What needs to be done — Return, verbatim and in full, the records that follow, but not their pictures.
————
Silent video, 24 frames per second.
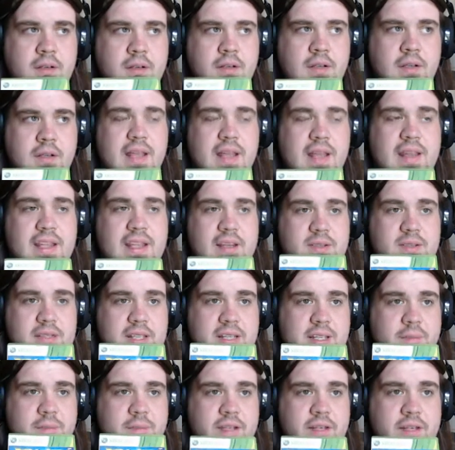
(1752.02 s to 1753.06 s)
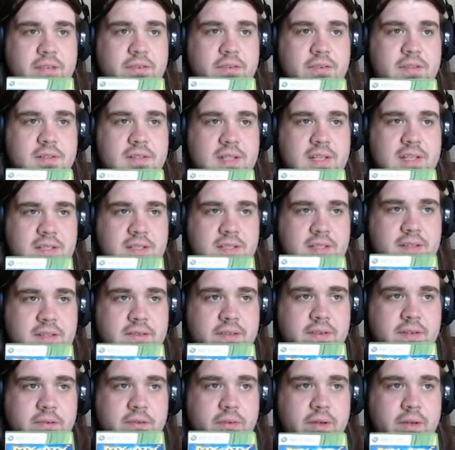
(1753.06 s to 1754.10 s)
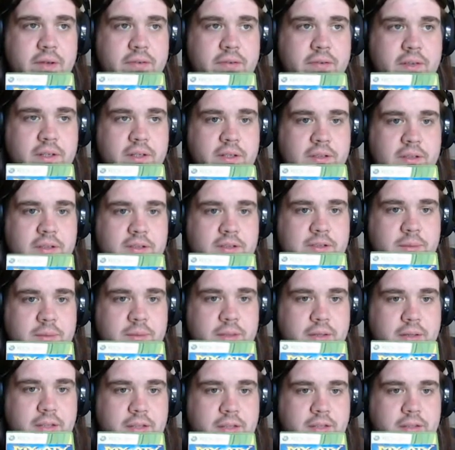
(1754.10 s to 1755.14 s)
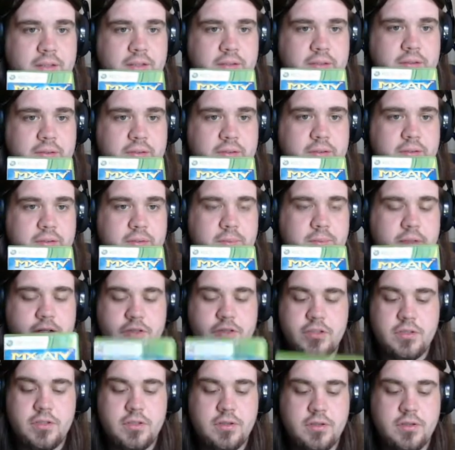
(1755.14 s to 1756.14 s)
I think it was the MX vs ATV Reflex. I'm thinking of. I'm not sure.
————
Result —
Silent video, 24 frames per second.
(1752.02 s to 1753.06 s)
(1753.06 s to 1754.10 s)
(1754.10 s to 1755.14 s)
(1755.14 s to 1756.14 s)
I think it was the MX vs ATV Reflex. I'm thinking of. I'm not sure.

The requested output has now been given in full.